----- Recorded information
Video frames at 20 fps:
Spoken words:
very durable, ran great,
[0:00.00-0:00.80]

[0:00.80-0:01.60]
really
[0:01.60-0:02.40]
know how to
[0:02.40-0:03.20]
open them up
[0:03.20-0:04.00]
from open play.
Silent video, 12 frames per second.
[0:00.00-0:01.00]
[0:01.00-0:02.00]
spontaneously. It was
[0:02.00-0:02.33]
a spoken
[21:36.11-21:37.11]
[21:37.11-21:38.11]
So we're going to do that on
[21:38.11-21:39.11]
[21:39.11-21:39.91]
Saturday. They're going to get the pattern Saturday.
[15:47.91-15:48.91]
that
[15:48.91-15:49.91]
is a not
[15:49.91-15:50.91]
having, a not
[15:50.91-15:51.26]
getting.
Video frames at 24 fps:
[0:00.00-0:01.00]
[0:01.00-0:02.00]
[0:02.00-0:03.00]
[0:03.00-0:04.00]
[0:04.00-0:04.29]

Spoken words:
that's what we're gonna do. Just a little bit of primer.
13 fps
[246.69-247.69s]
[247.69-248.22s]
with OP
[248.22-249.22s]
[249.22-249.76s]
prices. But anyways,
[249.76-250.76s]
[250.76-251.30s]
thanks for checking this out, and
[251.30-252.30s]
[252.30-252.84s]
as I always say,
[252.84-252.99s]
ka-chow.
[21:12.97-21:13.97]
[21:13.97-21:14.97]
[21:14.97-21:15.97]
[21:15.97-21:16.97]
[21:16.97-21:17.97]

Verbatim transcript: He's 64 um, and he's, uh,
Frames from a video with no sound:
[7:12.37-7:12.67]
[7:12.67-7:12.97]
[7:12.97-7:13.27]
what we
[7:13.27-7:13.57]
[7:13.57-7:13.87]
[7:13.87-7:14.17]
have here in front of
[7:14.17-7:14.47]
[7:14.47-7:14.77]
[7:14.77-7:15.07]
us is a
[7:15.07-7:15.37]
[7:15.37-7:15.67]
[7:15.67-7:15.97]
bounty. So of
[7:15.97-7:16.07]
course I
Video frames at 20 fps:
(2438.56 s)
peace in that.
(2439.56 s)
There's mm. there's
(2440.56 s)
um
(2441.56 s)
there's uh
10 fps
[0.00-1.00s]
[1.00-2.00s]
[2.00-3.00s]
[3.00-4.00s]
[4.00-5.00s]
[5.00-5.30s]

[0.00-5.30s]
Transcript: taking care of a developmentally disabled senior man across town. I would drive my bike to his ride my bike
----------
### Activity
What you copy out must be exactly the lines from the line containing "Frames from a" through the end of the records.

### Output for this task
Frames from a video with no sound:
[7:12.37-7:12.67]
[7:12.67-7:12.97]
[7:12.97-7:13.27]
what we
[7:13.27-7:13.57]
[7:13.57-7:13.87]
[7:13.87-7:14.17]
have here in front of
[7:14.17-7:14.47]
[7:14.47-7:14.77]
[7:14.77-7:15.07]
us is a
[7:15.07-7:15.37]
[7:15.37-7:15.67]
[7:15.67-7:15.97]
bounty. So of
[7:15.97-7:16.07]
course I
Video frames at 20 fps:
(2438.56 s)
peace in that.
(2439.56 s)
There's mm. there's
(2440.56 s)
um
(2441.56 s)
there's uh
10 fps
[0.00-1.00s]
[1.00-2.00s]
[2.00-3.00s]
[3.00-4.00s]
[4.00-5.00s]
[5.00-5.30s]

[0.00-5.30s]
Transcript: taking care of a developmentally disabled senior man across town. I would drive my bike to his ride my bike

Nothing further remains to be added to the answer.